Evans also became a hero Aug. 3 after he saw the gunman shooting people outside the store and ran into the store to warn his employees and customers and direct people to exits.

While memories of that day pop up occasionally as he goes about his workday, he has no lingering effects from the shooting, and needed no counseling, he said.

Evans doesn’t know how many of the store’s employees sought counseling services, which, he noted, Walmart has provided for employees.

Only a few of the store’s 400 employees transferred to other stores after the shooting, he said. He knows of no one who quit because of the shooting, he said.

Hero label shunned for a time

Serna, Evans and other Walmart employees who took actions to help save people during the shooting have been labeled heroes by Walmart officials and the community.
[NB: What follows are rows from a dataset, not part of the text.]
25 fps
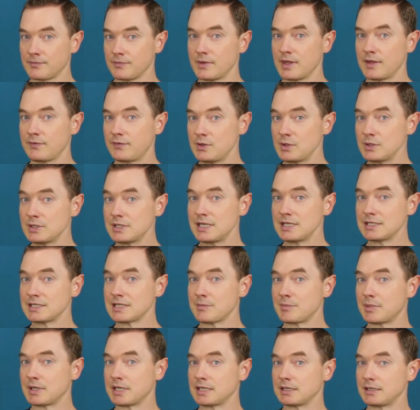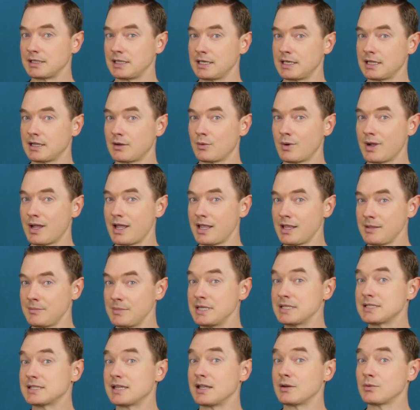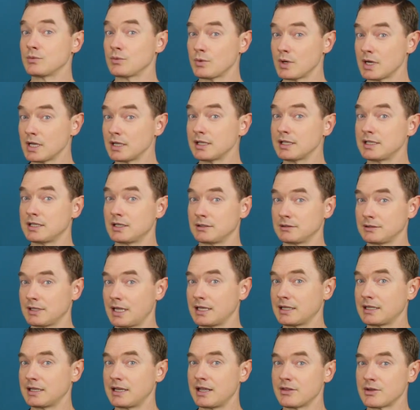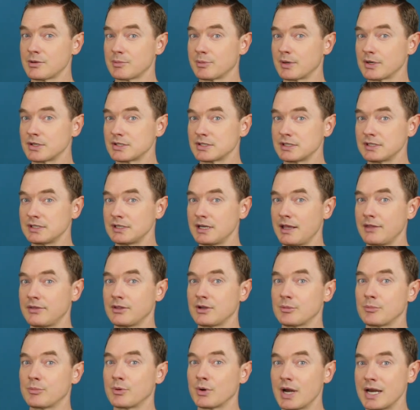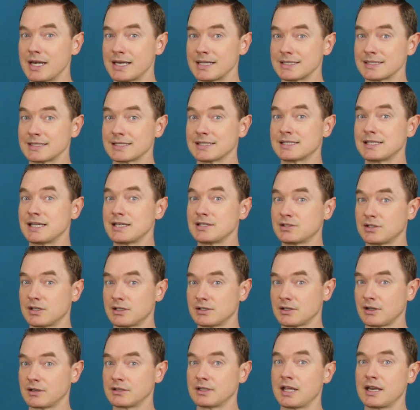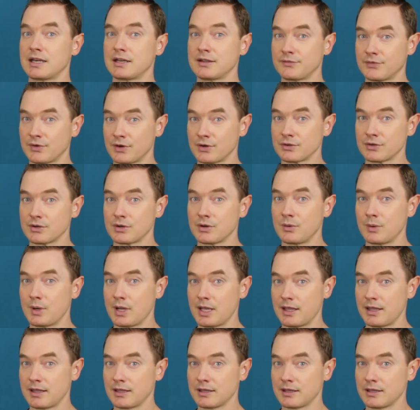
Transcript: If you see somebody leaning away, it means they really don't like the other person and their brain is insistent on getting further away.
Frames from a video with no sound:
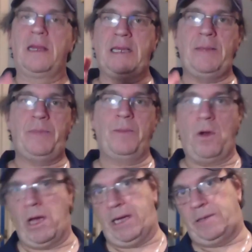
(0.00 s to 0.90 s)
Keep in
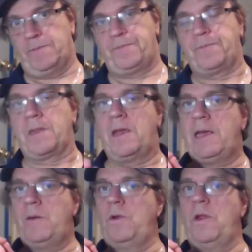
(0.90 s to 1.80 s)
mind,
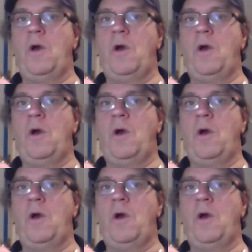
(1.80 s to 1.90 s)
it will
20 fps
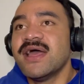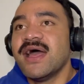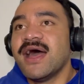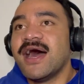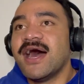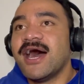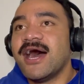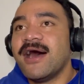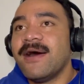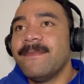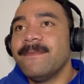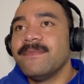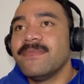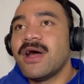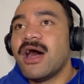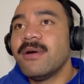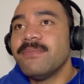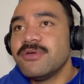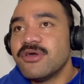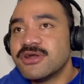
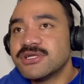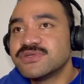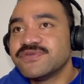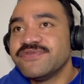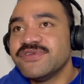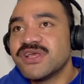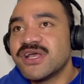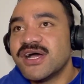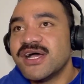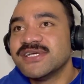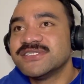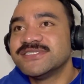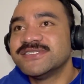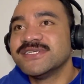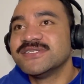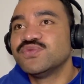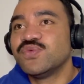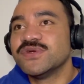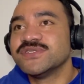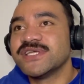I'll be honest with you guys,
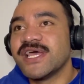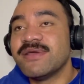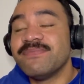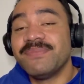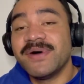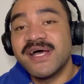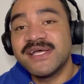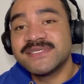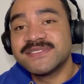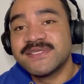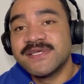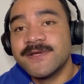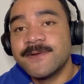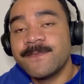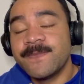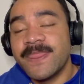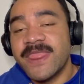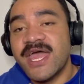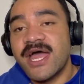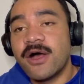this was a bust.
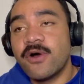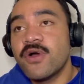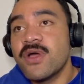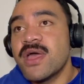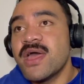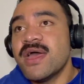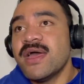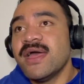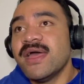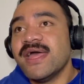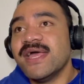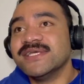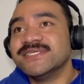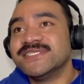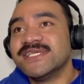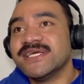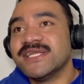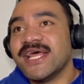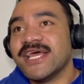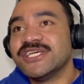Now, is
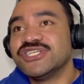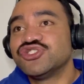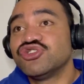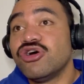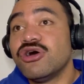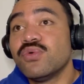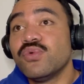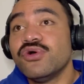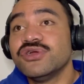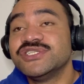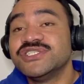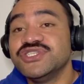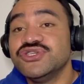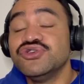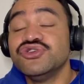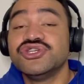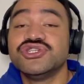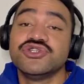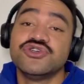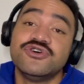it a strong word to
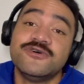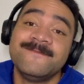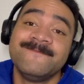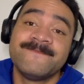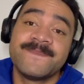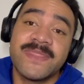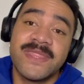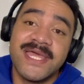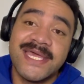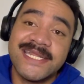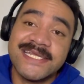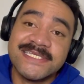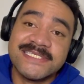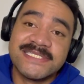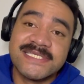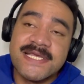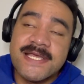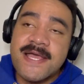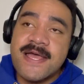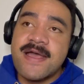you? Sure, it
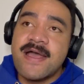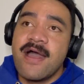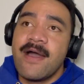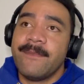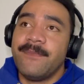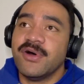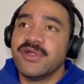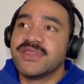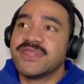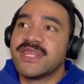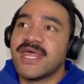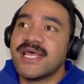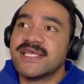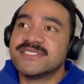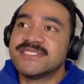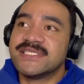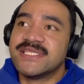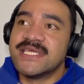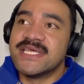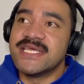is. But
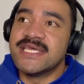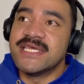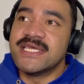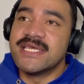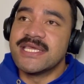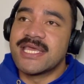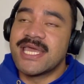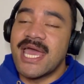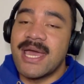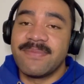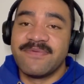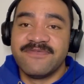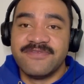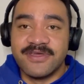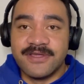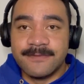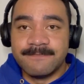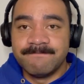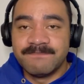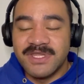does the cap
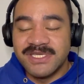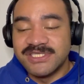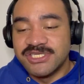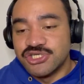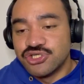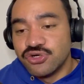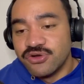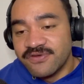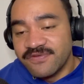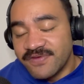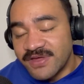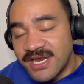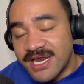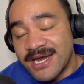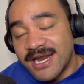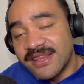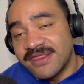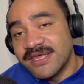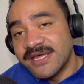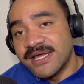fit? Does the shoe fit? And
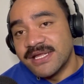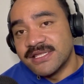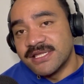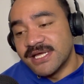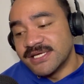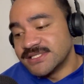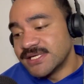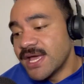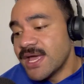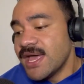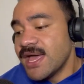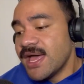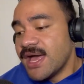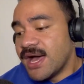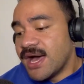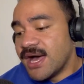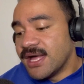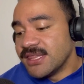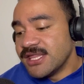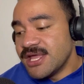I think it does.
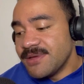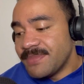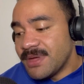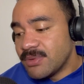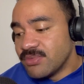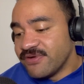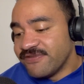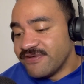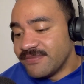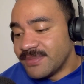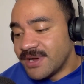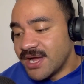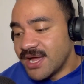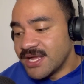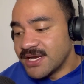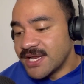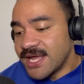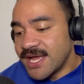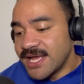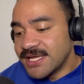Liam Henry for
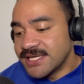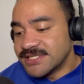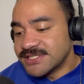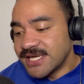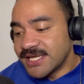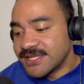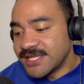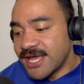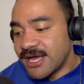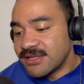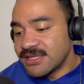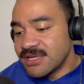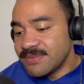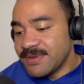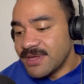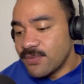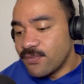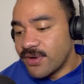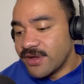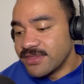mine has undoubtedly
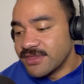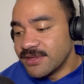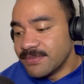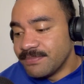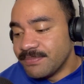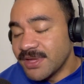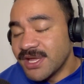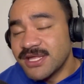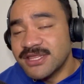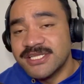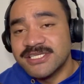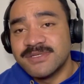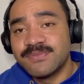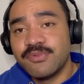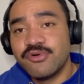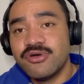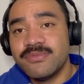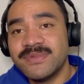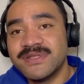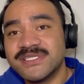been one of the bigger
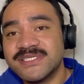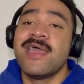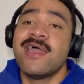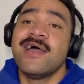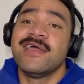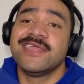disappointments.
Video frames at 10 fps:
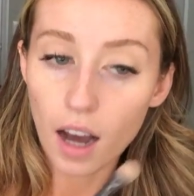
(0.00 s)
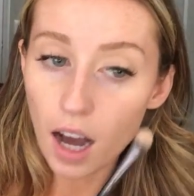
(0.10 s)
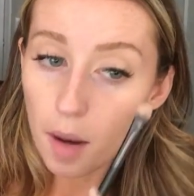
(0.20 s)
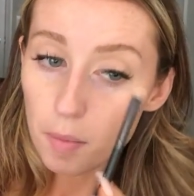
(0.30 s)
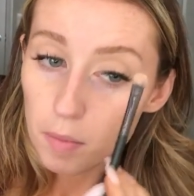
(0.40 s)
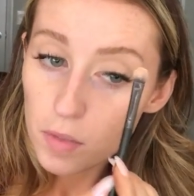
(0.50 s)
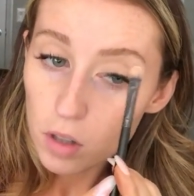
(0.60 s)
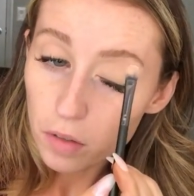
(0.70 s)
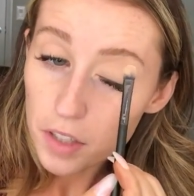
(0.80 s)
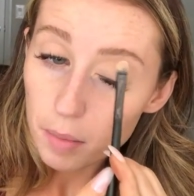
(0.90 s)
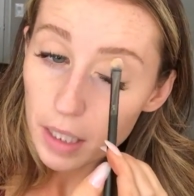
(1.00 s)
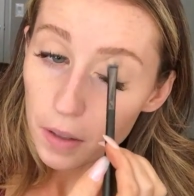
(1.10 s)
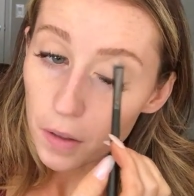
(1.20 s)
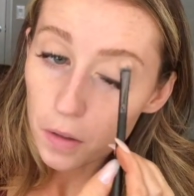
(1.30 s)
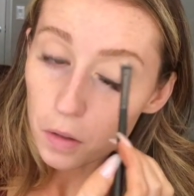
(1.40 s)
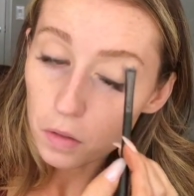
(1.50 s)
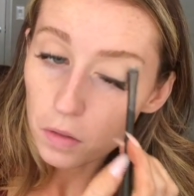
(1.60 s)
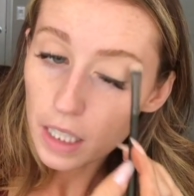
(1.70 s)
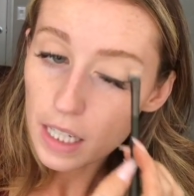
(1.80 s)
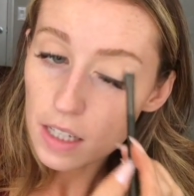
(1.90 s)
Um, so for somebody who
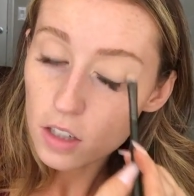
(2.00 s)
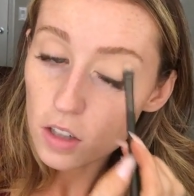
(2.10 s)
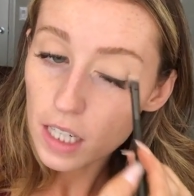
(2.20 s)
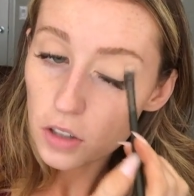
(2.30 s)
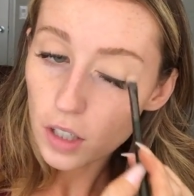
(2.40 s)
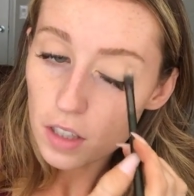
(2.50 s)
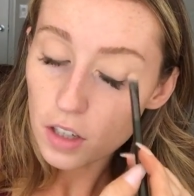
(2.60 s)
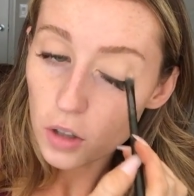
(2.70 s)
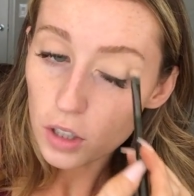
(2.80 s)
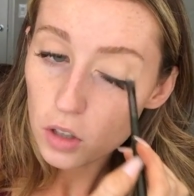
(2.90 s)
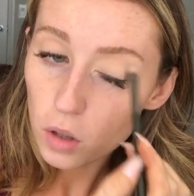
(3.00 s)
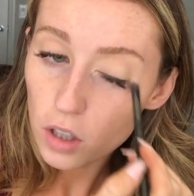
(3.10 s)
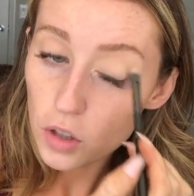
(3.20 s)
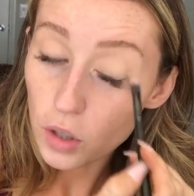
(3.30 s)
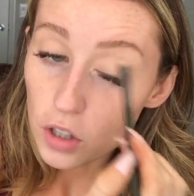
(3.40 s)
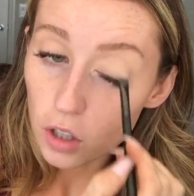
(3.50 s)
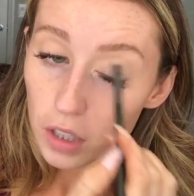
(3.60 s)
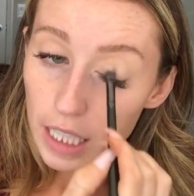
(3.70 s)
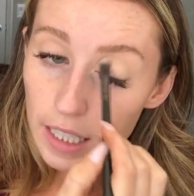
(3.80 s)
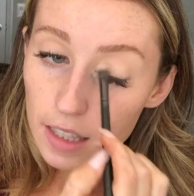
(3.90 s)
is just interested in doing tutorials, you can
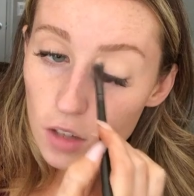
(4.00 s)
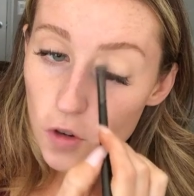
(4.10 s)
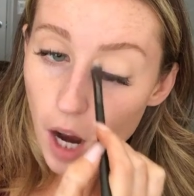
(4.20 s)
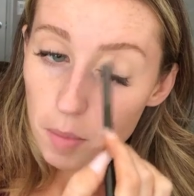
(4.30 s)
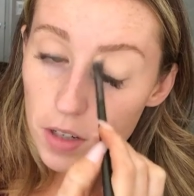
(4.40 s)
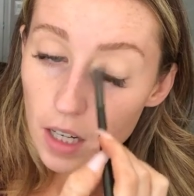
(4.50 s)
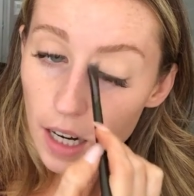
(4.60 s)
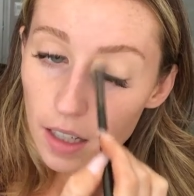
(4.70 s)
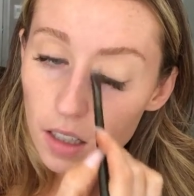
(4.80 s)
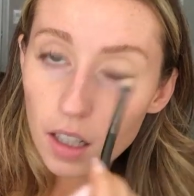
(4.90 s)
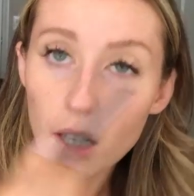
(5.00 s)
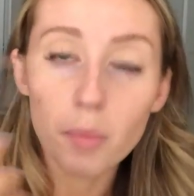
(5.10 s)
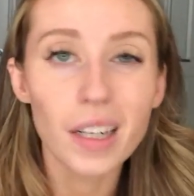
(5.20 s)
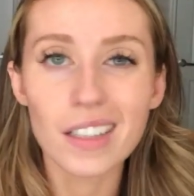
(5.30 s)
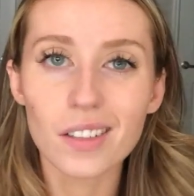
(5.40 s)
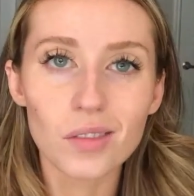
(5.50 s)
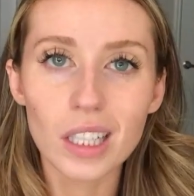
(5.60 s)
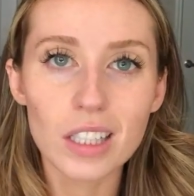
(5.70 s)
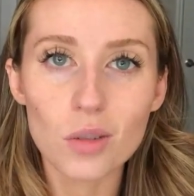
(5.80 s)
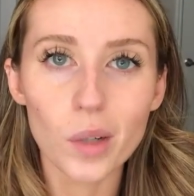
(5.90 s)
certainly get the job done, but I didn't
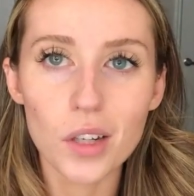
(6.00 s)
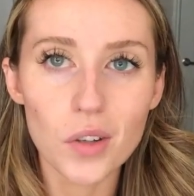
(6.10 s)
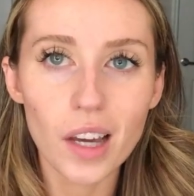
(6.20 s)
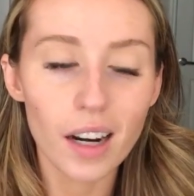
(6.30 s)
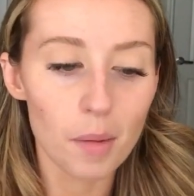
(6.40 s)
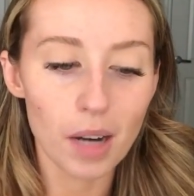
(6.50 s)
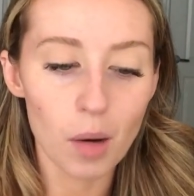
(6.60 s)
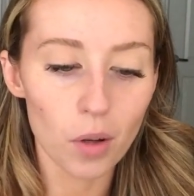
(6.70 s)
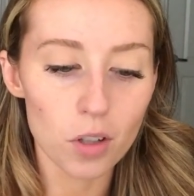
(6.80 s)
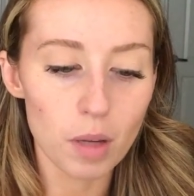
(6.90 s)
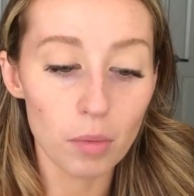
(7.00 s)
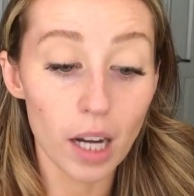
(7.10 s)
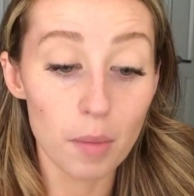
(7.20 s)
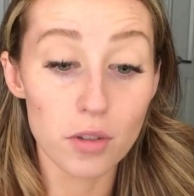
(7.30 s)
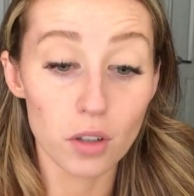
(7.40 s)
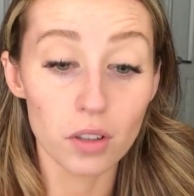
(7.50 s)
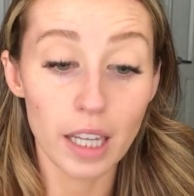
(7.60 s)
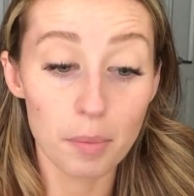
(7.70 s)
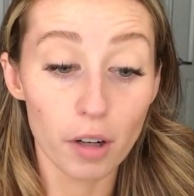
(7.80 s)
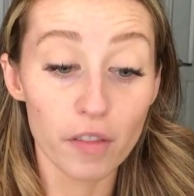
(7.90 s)
really just want to do that. I'm not one of those people. I'm
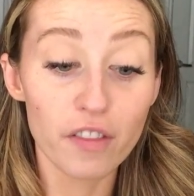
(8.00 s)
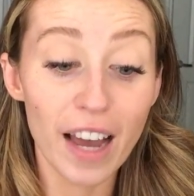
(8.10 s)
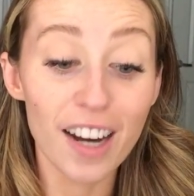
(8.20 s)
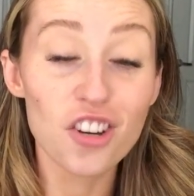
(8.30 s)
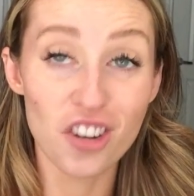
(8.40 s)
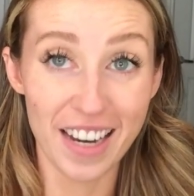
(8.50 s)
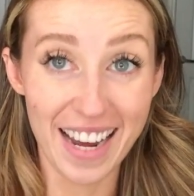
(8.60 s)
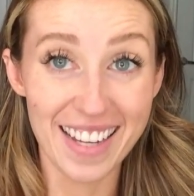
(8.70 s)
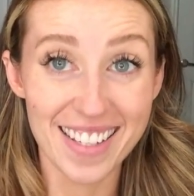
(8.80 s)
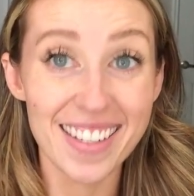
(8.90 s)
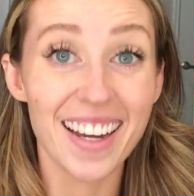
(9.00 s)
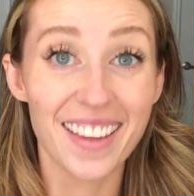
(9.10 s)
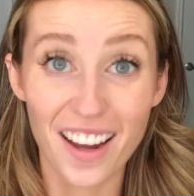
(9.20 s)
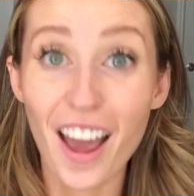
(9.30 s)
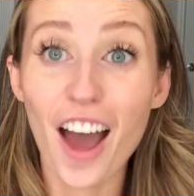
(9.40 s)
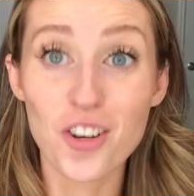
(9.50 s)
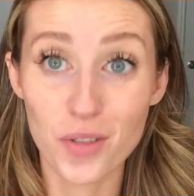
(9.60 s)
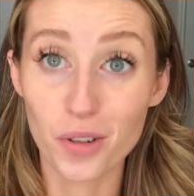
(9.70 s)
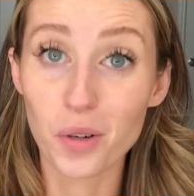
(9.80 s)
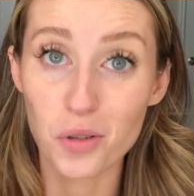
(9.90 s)
certainly a perfectionist, like
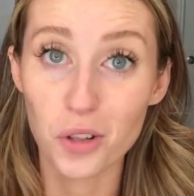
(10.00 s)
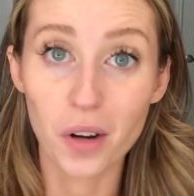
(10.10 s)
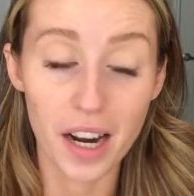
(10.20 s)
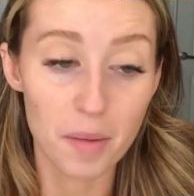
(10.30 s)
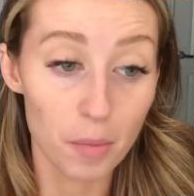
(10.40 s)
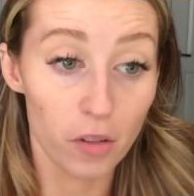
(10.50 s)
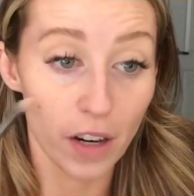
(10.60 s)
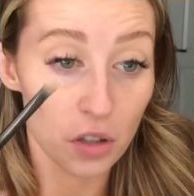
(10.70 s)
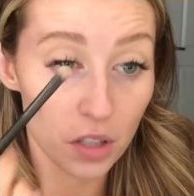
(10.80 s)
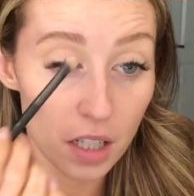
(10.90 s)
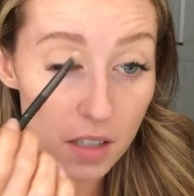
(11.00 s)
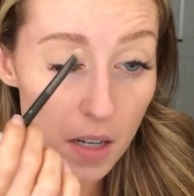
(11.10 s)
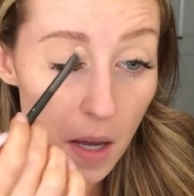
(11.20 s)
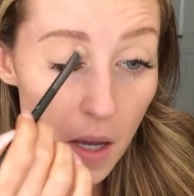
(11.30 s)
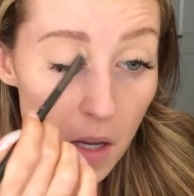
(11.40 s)
true and true, I am a perfectionist.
Serna’s 4-year-old daughter calls him “the Walmart hero of the Walmart shooting,” he said.

Serna went through a period when he shunned that label, saying, “I wish I wasn’t a hero, I wish this tragedy never happened,” he remembered.

That changed shortly after the Walmart reopened in November, when a customer came and told him “there’s going to be a lot of families celebrating Thanksgiving and Christmas as a family because of what you did. You’re an El Paso hero. That made me feel good.”

READ MORE about the mass shooting’s aftermath. Click here to subscribe.

He’s had others thank him since the shooting, including some people who he helped usher to safety, he said.

Cashier wants to forget shooting

Irma Cano, a Walmart cashier who locked eyes with the gunman before leading customers out of the store during the shooting, said she’s recovered from that day.

“It’s something you don’t forget about. Once in a while it comes back. But it’s not like it used to be,” she said.

Cano was featured in two El Paso Times stories about her experiences during the shooting and working during the COVID-19 pandemic.

“I prefer to forget about the shooting, and not talk about it anymore,” Cano said. 

Both Serna and Cano, long-time employees at the store, continue to work there.

Serna is a supervisor at the store, where he’s worked all but one of the almost 19 years he’s been employed by Walmart. His brother also works there, but was not working when the shooting occurred.

Anniversary will be special workday

Serna and Evans, the store manager, plan to be working at the store Aug. 3, just as they were on that tragic day a year ago.

But the day will be different because the store will be closed until noon to allow for a private commemoration at the shooting memorial in the Walmart parking lot.

Employees, Walmart executives, and families of the shooting victims will attend the remembrance from 7 a.m.- noon.

The public can visit the memorial after the store opens, Evans said.

Plaques bearing the names of the 23 people who died in the shooting will be placed on each side of the memorial, he said. Those will become a permanent part of the Grand Candela memorial.

“I expect it will be an emotional day for not just Walmart (employees), but the community as well,” Evans said.

El Paso Strong diminishes

Evans said the shooting “brought us to be more united as a community and as an organization (within the Walmart store).”

“I can’t thank them (community) enough for supporting us emotionally and personally and as a business,” Evans said.

Serna also saw the togetherness and kindness of El Paso Strong after the shooting. But that’s diminished during the year, he said.

That’s partly due to the attention taken by the COVID-19 pandemic, and by the growing racial and political divisiveness he’s seen, especially on social media, since the shooting, Serna said.

He also doesn’t foresee the end of the tragic violence that gripped El Paso a year ago.

“The shootings will continue to happen. Thoughts and prayers will go out, and we’ll go back to live our normal lives again until the next shooting,” Serna said.